▶ [Task objective] Please copy the data exactly as it stands, minus the images.

▶ [Source data]
▶

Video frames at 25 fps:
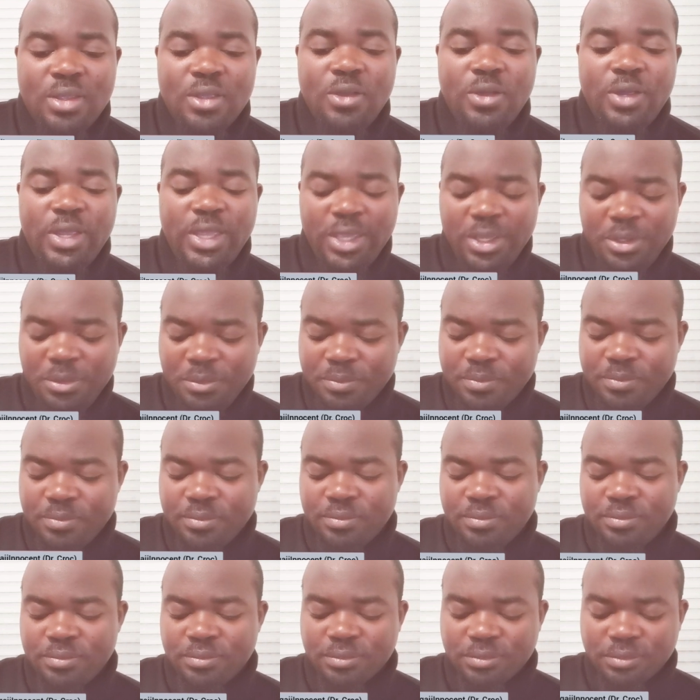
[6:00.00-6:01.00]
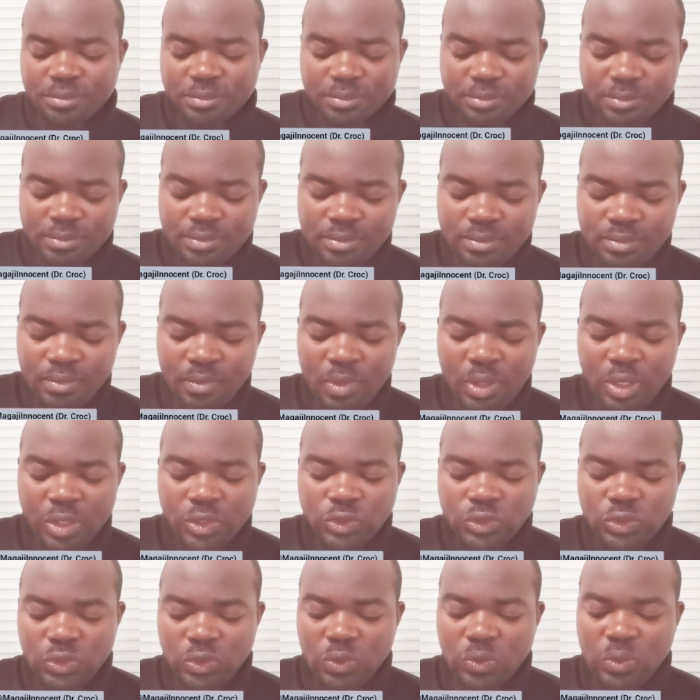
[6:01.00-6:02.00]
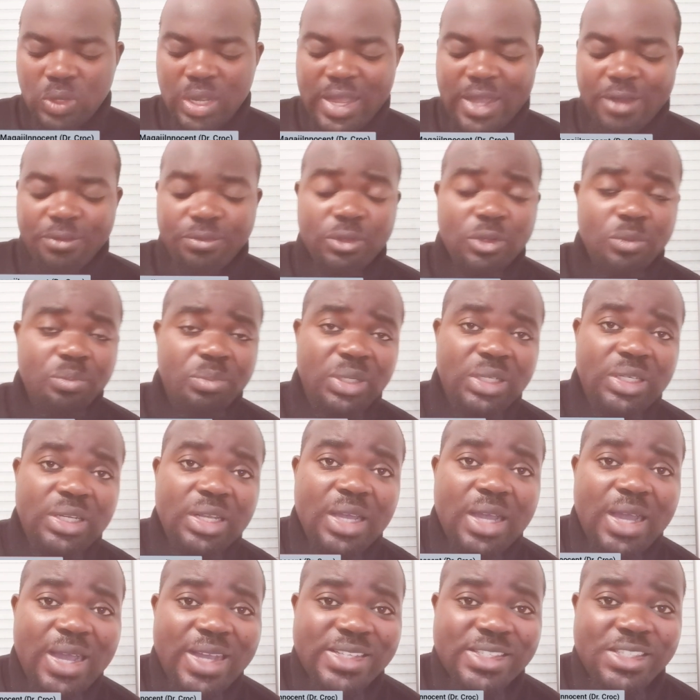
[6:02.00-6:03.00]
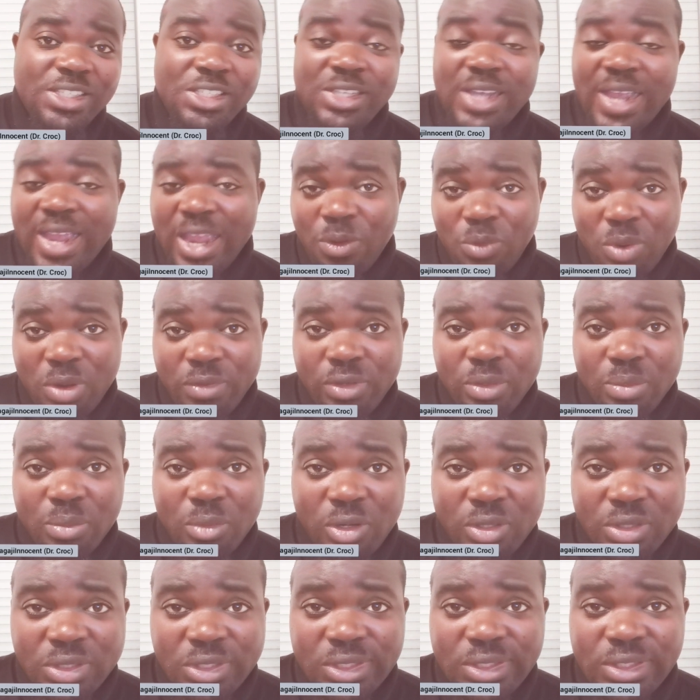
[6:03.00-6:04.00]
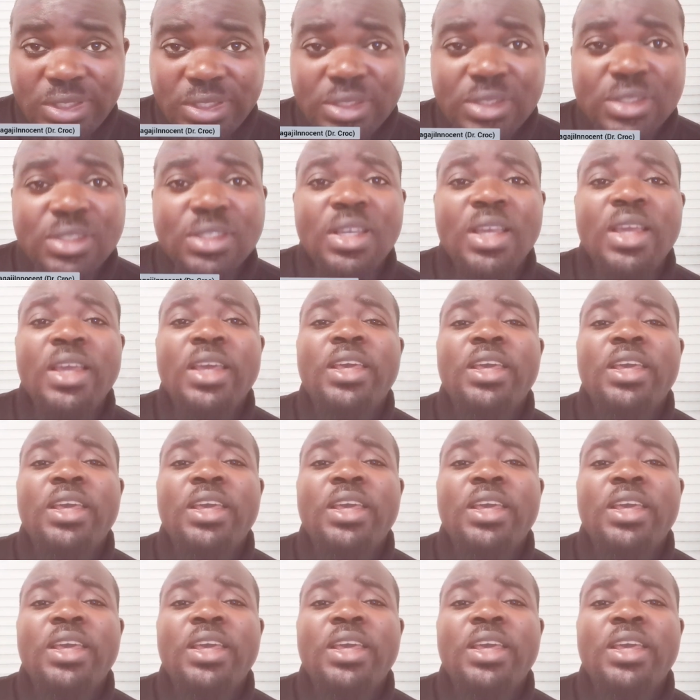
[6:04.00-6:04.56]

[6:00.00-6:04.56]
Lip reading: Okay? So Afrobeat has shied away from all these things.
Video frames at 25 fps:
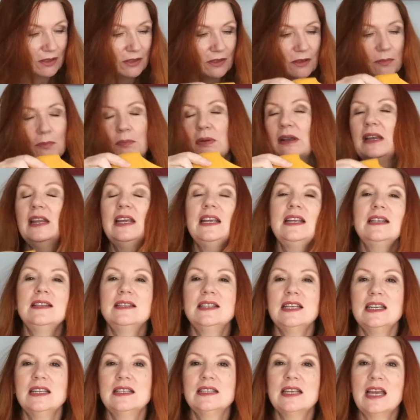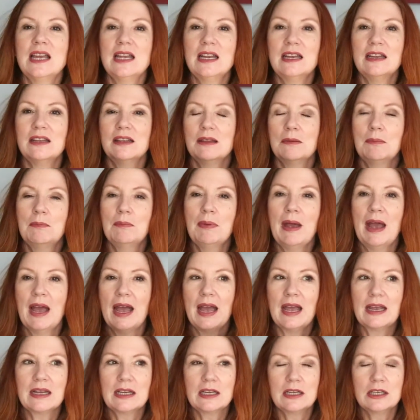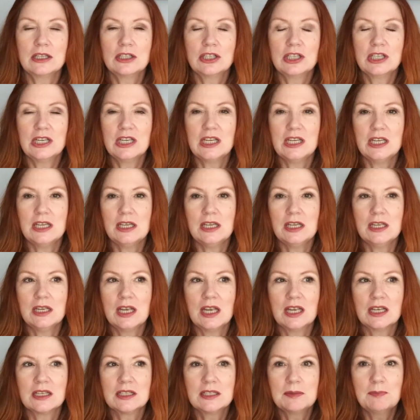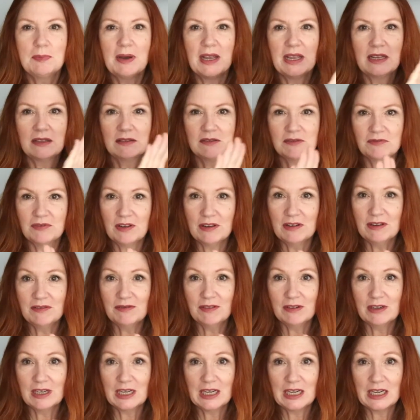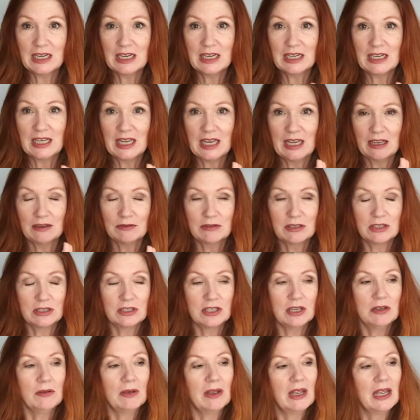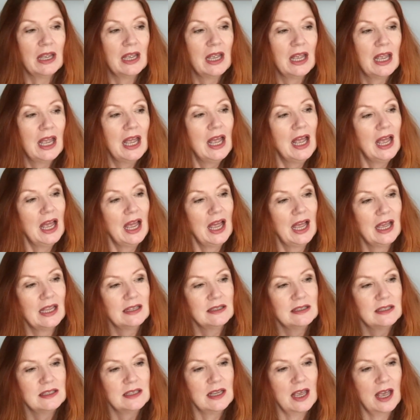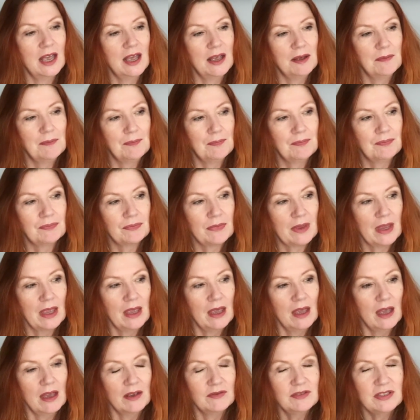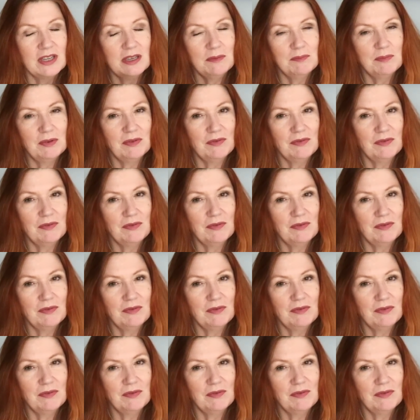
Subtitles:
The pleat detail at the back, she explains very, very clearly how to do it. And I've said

◀

▶ [Answer to the exercise]
Video frames at 25 fps:
[6:00.00-6:01.00]
[6:01.00-6:02.00]
[6:02.00-6:03.00]
[6:03.00-6:04.00]
[6:04.00-6:04.56]

[6:00.00-6:04.56]
Lip reading: Okay? So Afrobeat has shied away from all these things.
Video frames at 25 fps:
Subtitles:
The pleat detail at the back, she explains very, very clearly how to do it. And I've said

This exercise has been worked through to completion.